I’ve experienced / am experiencing most of the things on this list, and I know many of my readers have, too.


[image description: A page from Sometimes I Act Crazy with parts underlined in purple ink. It says, “Although borderlines are often accused of being overly dramatic in describing symptoms, the congruence between ratings by both the patient and the clinician indicate that the borderline’s pain is not an exaggeration but is measurably as severe as described. Compared to depressed patients, borderlines tend to be more self-critical… BPD is most often associated with a more chronic form of depression called dysthymia…”]

As with previous books I’ve written about, ableist metaphors are used: “lame,” “blinding rage,” “blindly follow,” etc. Tattoos and piercings (a “recent trend”) are used as examples of self-harm (which reminded me of an even more egregious act of naming self-expression as self-harm: in A Bright Red Scream: Self-Mutilation and the Language of Pain, Marilee Strong uses gender realignment surgery, or the mere desire for it, as an example of self-harm, thus perpetuating transmisogyny, transphobia, and cissexism in one of the first mainstream books on self-injury. This is another book that made me wanna write alternatives). And Sometimes I Act Crazy also, unfortunately, refers to self-harm as manipulative. The authors even mention prisoners’ incidents of self-injurious behaviour as manipulative (“designed to elicit transfer to another facility”), and show no compassion for what an incarcerated person might be feeling and living through.

On page 85, under the heading Social Influences and BPD, the authors write:

“We, along, with other authors, have suggested that rapid social changes in modern societies promote BPD by disrupting integrated social supports.
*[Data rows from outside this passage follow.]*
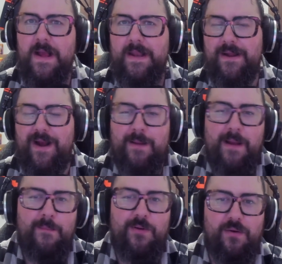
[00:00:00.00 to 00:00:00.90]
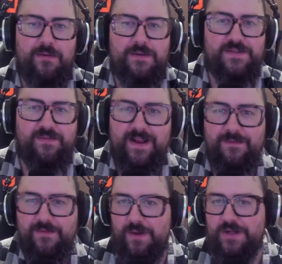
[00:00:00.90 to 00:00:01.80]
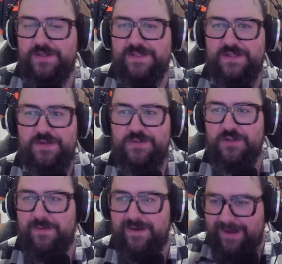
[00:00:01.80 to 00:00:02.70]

Now, I'm an Oilers fan. If you're watching this on YouTube,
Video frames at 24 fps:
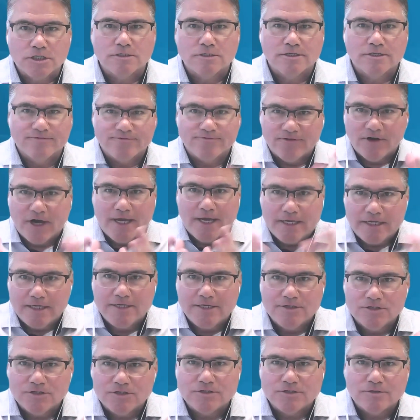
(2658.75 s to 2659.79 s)
a
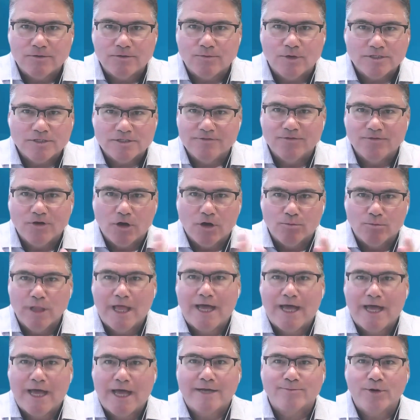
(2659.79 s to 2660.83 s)
device, it wasn't even called
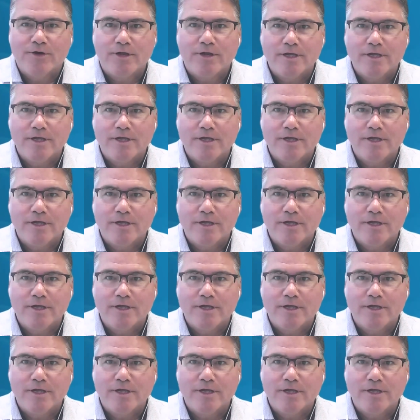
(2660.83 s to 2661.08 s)
BlackBerry.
Impulsive behaviors are especially unbridled when the harness of social constraints falls off. Some have suggested that psychiatric patients in more traditional, structured societies are less likely to present for treatment with symptoms of impulsivity but rather seek help for anxiety conflicts…”

This, to me, sounds like a form of pathologizing resistance to patriarchal and conservative norms – especially after reading The Protest Psychosis, an in-depth examination of the ways in which Black people protesting racism were pathologized and incarcerated. I wish the authors had provided examples of which “rapid social changes in modern societies” they’re referring to. Throughout the book, gender and sexuality are pathologized as well (including the usual biphobia that usually shows up in books about mental health). And I find it interesting that resistance has been so consistently pathologized over generations, because conservatism, white supremacy, and yes, nazism, are also pathologized – I’ll be addressing this further in a future entry.
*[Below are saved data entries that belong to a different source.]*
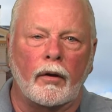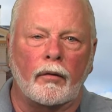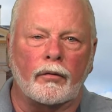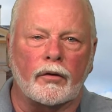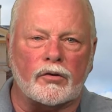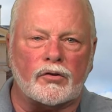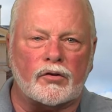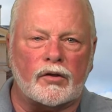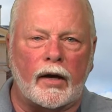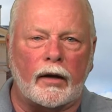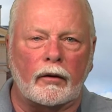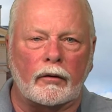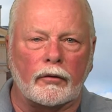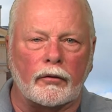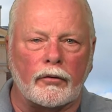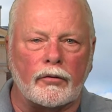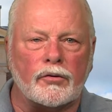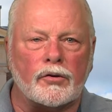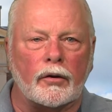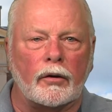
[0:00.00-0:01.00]
The
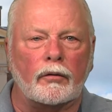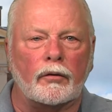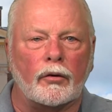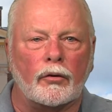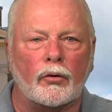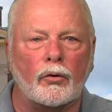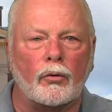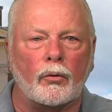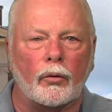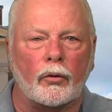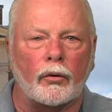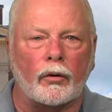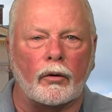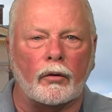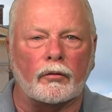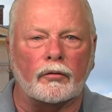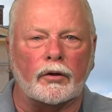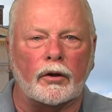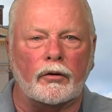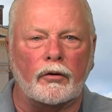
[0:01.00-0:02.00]
settlers in the New
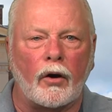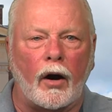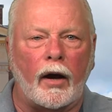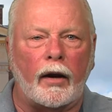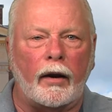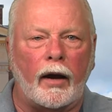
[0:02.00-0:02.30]
World did not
Toward the end of the book, this theme comes up again. In a section called Economic, Societal, and Political Challenges (perhaps the first time I’ve heard these words used in a book about BPD?!), the authors write, “As entropy continues to trump constancy, we should expect expression of more BPD pathology in our culture.” They continue, “Confronting these social issues [divorced families, moving, lack of consistent support and community in neighbourhoods, churches, and schools], mending the torn social fabric, is one of the greatest challenges of our civilization. When scientists discovered that the spread of bubonic plague could be controlled by the elimination of rats and improved sanitation, they directed the appropriate environmental corrections. If we can identify the heritable and environmental factors [they do not name capitalism, poverty, misogyny, etc. here] that increase the prevalence of BPD and other psychiatric illnesses, we should likewise be able to initiate appropriate “social hygiene” that will minimize this spreading psychiatric plague.”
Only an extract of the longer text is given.